§ 16 2. BImSchV, Allgemeine Anforderungen

§ 16 2. BImSchV
Zweite Verordnung zur Durchführung des Bundes-Immissionsschutzgesetzes (Verordnung zur Emissionsbegrenzung von leichtflüchtigen halogenierten organischen Verbindungen - 2. BImSchV)
Bundesrecht

Fünfter Abschnitt – Gemeinsame Vorschriften

Titel: Zweite Verordnung zur Durchführung des Bundes-Immissionsschutzgesetzes (Verordnung zur Emissionsbegrenzung von leichtflüchtigen halogenierten organischen Verbindungen - 2. BImSchV)
Normgeber: Bund
Amtliche Abkürzung: 2. BImSchV
Gliederungs-Nr.: 2129-8-2-3
Normtyp: Rechtsverordnung

(1) Anlagen nach § 1 Abs. 1 dürfen nur betrieben werden, wenn der Übertritt von Halogenkohlenwasserstoffen

  1. 1.

    in einem dem Aufenthalt von Menschen dienenden betriebsfremden Raum oder

  2. 2.

    in einen angrenzenden Betrieb, in dem Lebensmittel im Sinne des § 1 des Lebensmittel- und Bedarfsgegenständegesetzes hergestellt, behandelt, in den Verkehr gebracht, verzehrt oder gelagert werden, nach dem Stand der Technik begrenzt ist.

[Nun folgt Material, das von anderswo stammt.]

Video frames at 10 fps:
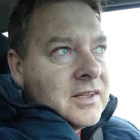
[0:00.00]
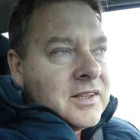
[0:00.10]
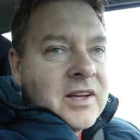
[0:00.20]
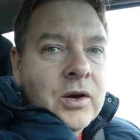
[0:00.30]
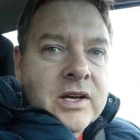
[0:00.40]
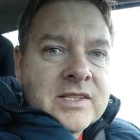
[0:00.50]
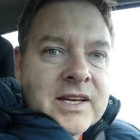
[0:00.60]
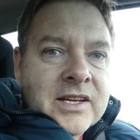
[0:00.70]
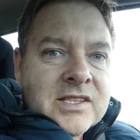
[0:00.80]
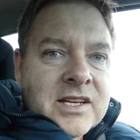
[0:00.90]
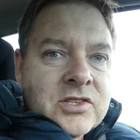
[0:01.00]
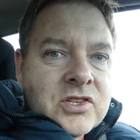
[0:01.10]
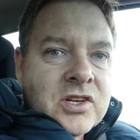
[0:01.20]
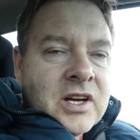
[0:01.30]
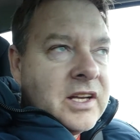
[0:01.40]
dare I say,
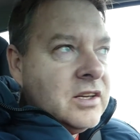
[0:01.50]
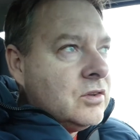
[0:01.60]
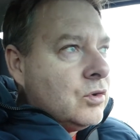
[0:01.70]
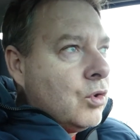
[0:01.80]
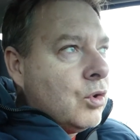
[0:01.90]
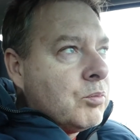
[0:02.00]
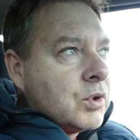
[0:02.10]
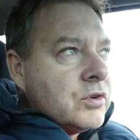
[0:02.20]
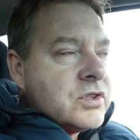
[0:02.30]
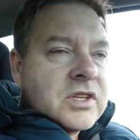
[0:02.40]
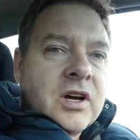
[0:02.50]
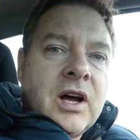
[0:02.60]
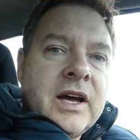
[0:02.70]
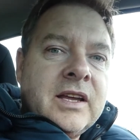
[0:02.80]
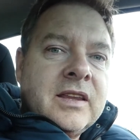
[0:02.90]
sunshine or blue
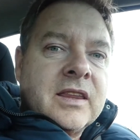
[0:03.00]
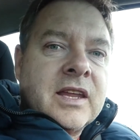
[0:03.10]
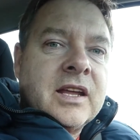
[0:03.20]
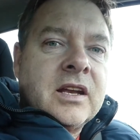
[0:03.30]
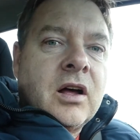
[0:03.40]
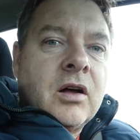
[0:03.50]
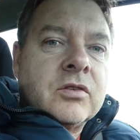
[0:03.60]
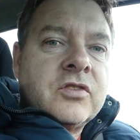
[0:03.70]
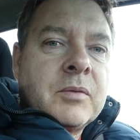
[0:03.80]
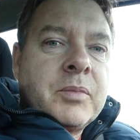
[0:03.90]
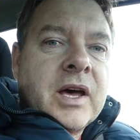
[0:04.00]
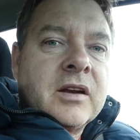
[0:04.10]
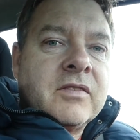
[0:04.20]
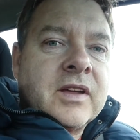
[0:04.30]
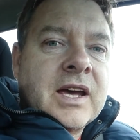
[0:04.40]
sky, then I'll jump out
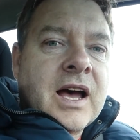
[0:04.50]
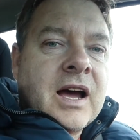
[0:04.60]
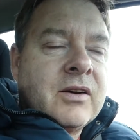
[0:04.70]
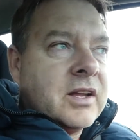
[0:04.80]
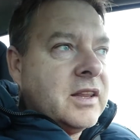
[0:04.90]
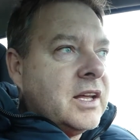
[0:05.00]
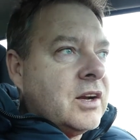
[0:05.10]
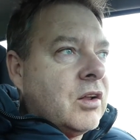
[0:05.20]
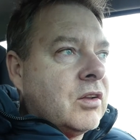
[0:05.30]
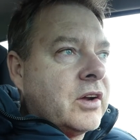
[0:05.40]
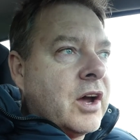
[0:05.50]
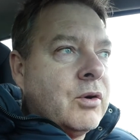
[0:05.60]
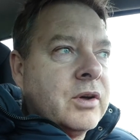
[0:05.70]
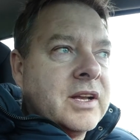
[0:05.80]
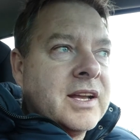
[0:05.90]
of the car and then I'll
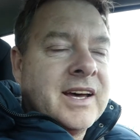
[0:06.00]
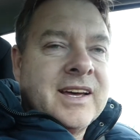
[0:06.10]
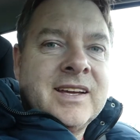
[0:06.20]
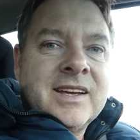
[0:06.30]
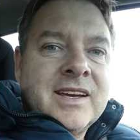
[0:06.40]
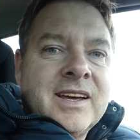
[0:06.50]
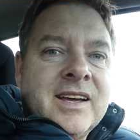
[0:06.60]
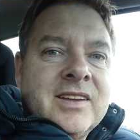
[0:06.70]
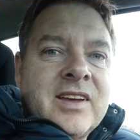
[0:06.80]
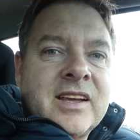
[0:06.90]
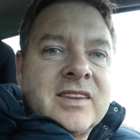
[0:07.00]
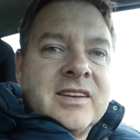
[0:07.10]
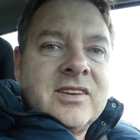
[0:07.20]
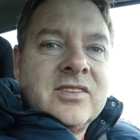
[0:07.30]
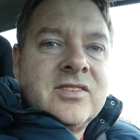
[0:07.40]
go and take
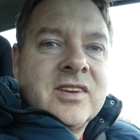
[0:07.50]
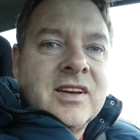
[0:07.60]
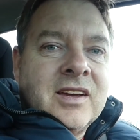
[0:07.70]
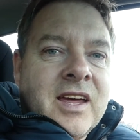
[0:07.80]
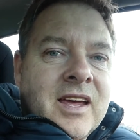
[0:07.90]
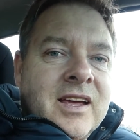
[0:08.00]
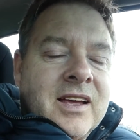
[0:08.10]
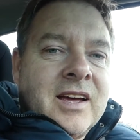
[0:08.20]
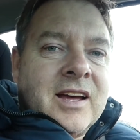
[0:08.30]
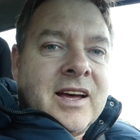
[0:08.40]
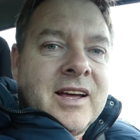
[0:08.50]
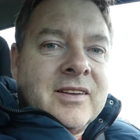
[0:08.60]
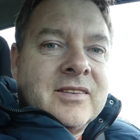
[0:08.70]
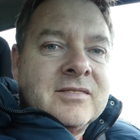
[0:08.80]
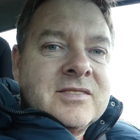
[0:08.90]
these
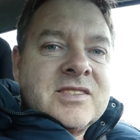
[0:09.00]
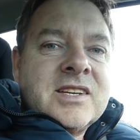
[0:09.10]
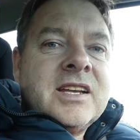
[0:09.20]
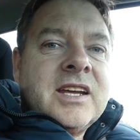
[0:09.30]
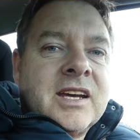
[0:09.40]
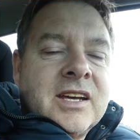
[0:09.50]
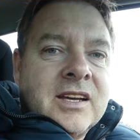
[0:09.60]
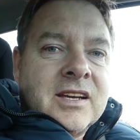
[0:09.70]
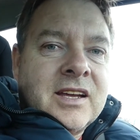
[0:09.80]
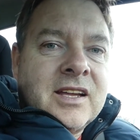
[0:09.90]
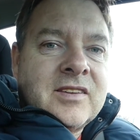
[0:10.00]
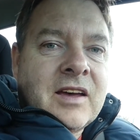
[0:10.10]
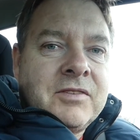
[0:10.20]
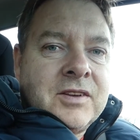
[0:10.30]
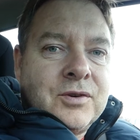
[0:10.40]
scenic
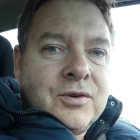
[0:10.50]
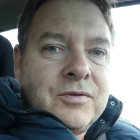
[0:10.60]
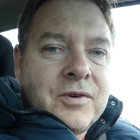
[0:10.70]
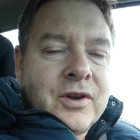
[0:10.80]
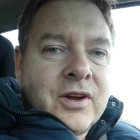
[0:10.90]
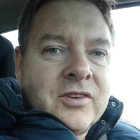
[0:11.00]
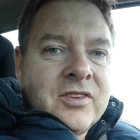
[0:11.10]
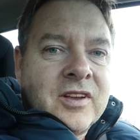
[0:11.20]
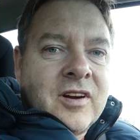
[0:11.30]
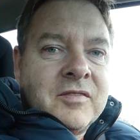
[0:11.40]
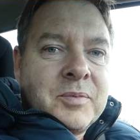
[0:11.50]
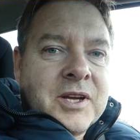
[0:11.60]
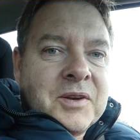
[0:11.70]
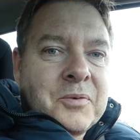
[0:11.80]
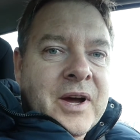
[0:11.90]
daffodil photos that I've
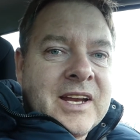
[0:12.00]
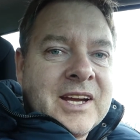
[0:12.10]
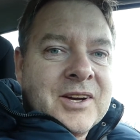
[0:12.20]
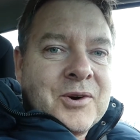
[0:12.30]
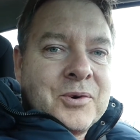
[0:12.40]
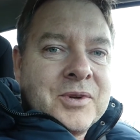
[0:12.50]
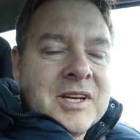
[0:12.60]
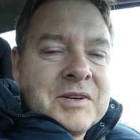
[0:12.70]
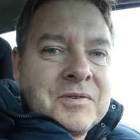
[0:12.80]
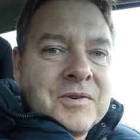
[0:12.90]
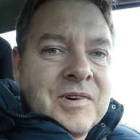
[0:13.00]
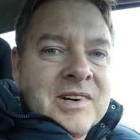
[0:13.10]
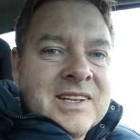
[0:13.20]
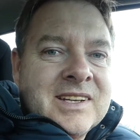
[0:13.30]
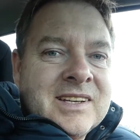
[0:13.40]
been waiting all year for.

(2) Wird in einem der in Absatz 1 aufgeführten Bereiche eine Raumluftkonzentration an Tetrachlorethen von mehr als 0,1 Milligramm je Kubikmeter, ermittelt als Mittelwert über einen Zeitraum von sieben Tagen, festgestellt, die auf den Betrieb einer benachbarten Anlage zurückzuführen ist, hat der Betreiber dieser Anlage innerhalb von sechs Monaten Maßnahmen zu treffen, die sicherstellen, dass eine Raumluftkonzentration von 0,1 Milligramm je Kubikmeter nicht überschritten wird.